JEFFREY BROWN: And, while the Obama administration is releasing its new foreign policy strategy, our PBS colleague Charlie Rose was getting another perspective from Syria's president, Bashar al-Assad.
Here's a short excerpt where they discussed Syria's ties to Iran.
CHARLIE ROSE, host, "The Charlie Rose Show": There are those in America who would like to believe America can do something that will put some distance between you and Iran.
BASHAR AL-ASSAD, Syrian president: They contradict themselves. They talk about stability in the region. Stability starts with good relation.
You can not have stability and have bad relations. This is -- second, what's their argument? Why do they need Syria to be away from Iran? They have conflict with Iran.

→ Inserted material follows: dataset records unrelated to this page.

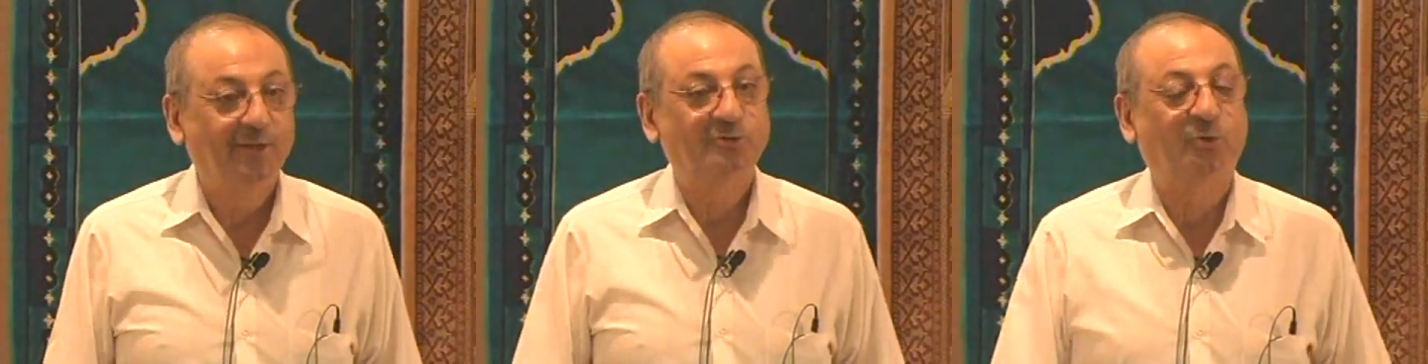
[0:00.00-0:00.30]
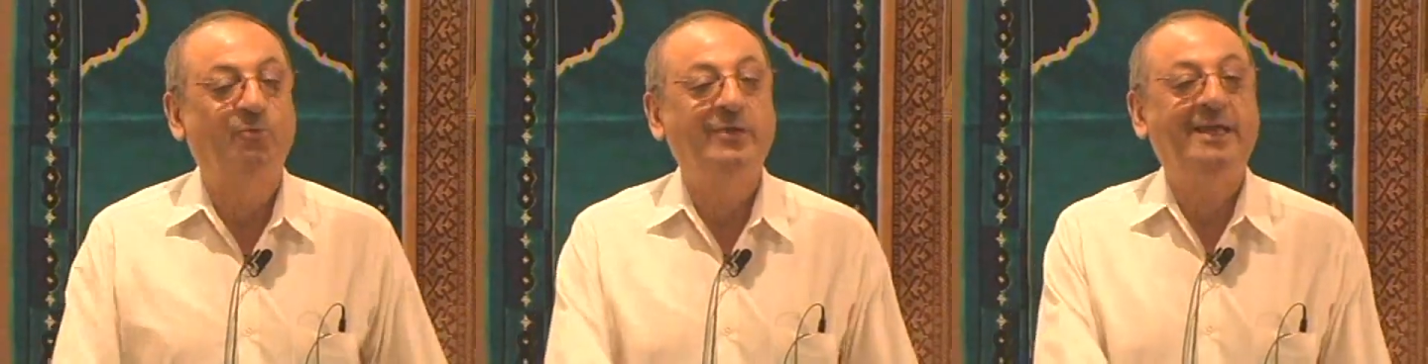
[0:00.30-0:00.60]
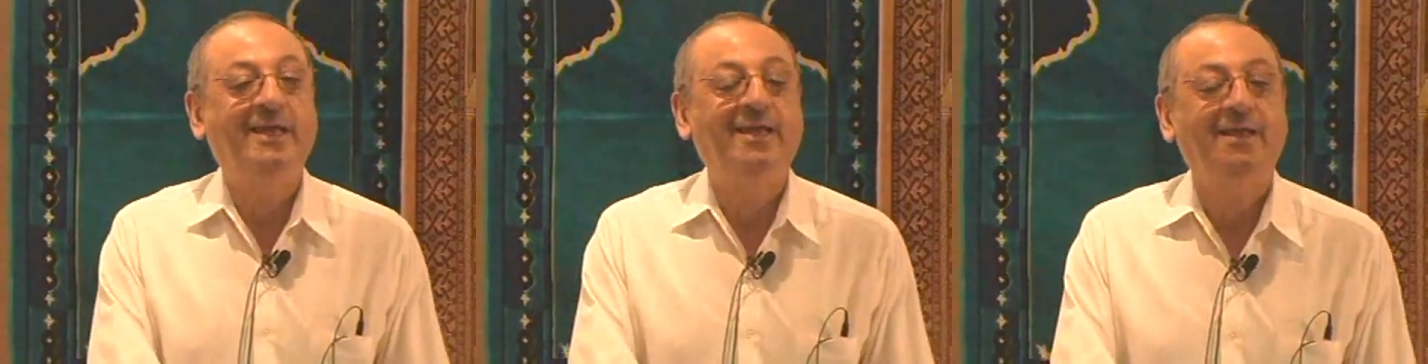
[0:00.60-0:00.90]
So
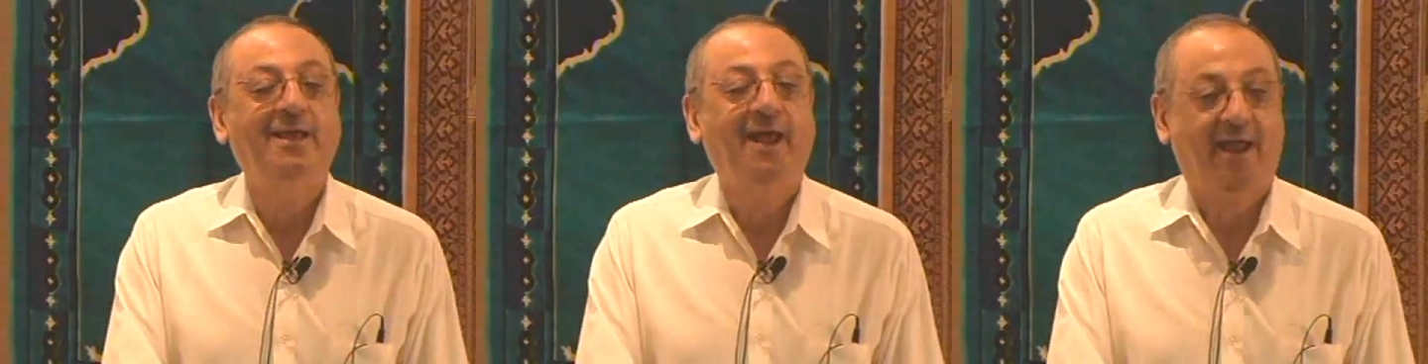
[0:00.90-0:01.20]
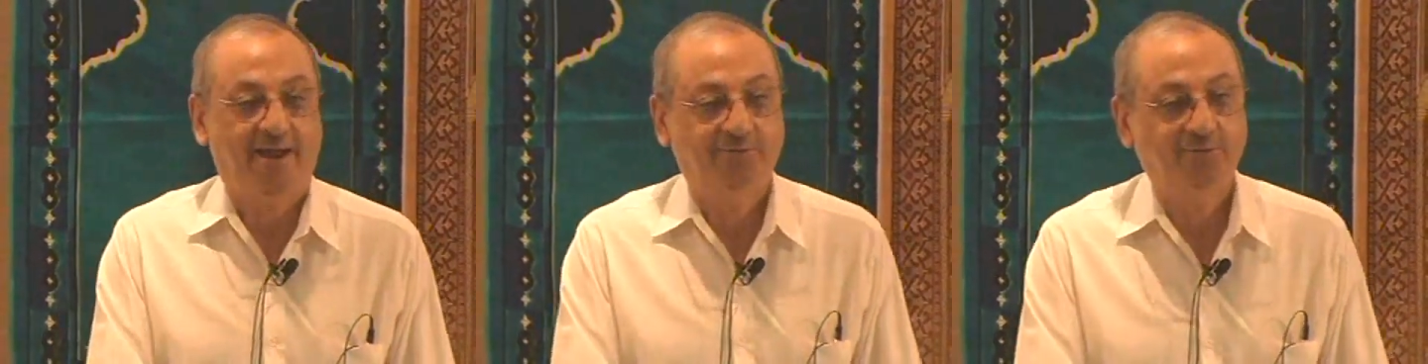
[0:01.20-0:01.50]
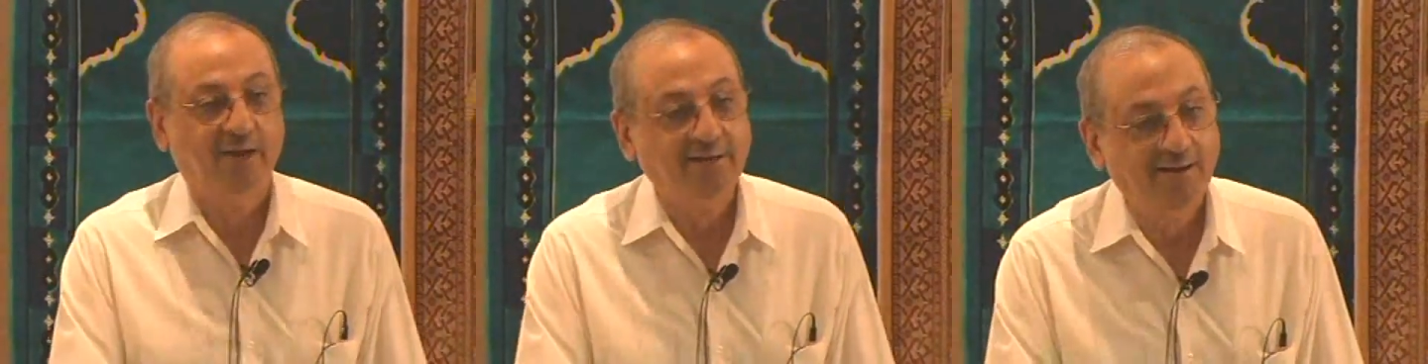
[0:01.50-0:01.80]
we have
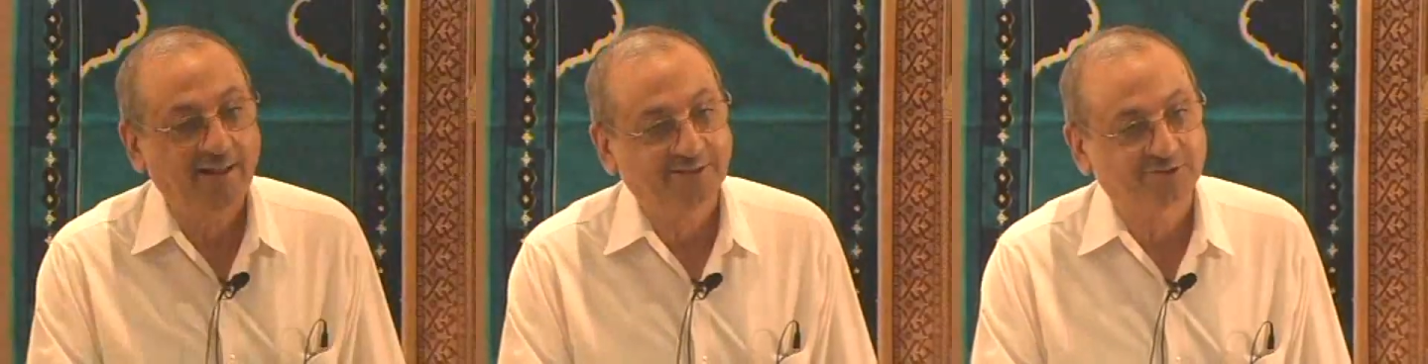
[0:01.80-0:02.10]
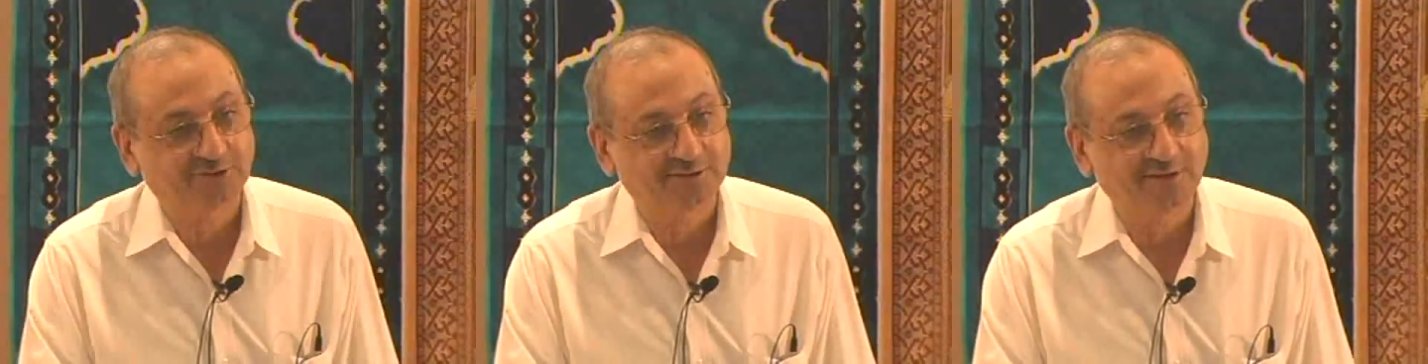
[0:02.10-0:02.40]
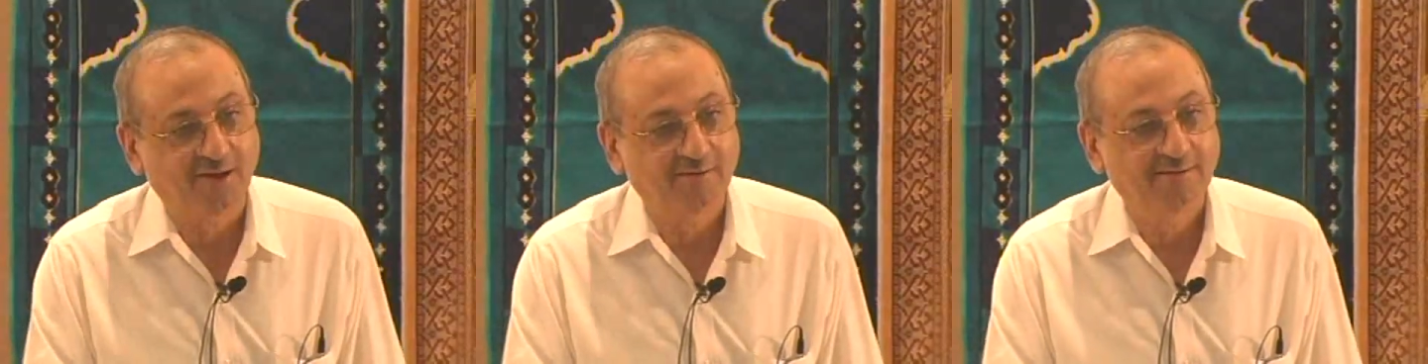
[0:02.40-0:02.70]
to analyze it now.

Well, so, what does it mean to put Syria away from Iran?
Sometimes, they talk about the relation between Syria and the Iranian relation and the peace. That's not true. That's not realistic, because Iran supported our -- our efforts to achieve -- to get back our land through the peace negotiations in 2008, when we had negotiations in Turkey.

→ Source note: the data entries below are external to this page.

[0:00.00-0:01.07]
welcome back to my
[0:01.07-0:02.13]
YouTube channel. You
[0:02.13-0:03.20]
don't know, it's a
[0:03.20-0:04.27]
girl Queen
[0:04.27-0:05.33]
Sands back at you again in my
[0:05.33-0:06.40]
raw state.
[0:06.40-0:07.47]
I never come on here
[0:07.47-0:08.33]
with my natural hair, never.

CHARLIE ROSE: Let me underline that. You believe that Iran, even though it says it doesn't recognize Israel's right to exist, when you, through Turkey, were trying to negotiate with the Israelis, the Iranians were supportive of that?
BASHAR AL-ASSAD: Exactly.
CHARLIE ROSE: And, so, you're saying actions speak louder than words?
BASHAR AL-ASSAD: Exactly. That's what I mean.

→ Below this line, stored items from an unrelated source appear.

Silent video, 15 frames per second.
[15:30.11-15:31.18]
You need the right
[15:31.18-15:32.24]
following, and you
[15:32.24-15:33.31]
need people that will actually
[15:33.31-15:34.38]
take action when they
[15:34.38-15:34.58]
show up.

And, actually, they said it in words. They said publicly that we support Syria. So, they said it twice during the negotiations and formally. So, you can not see with one eye.
CHARLIE ROSE: Right.
BASHAR AL-ASSAD: So, that's what's happening in the world. They see only what they want to. They hear what they want to hear, and they ignore the other stand from the same government.
JIM LEHRER: Charlie's full interview with President Assad can be seen later tonight on most PBS stations.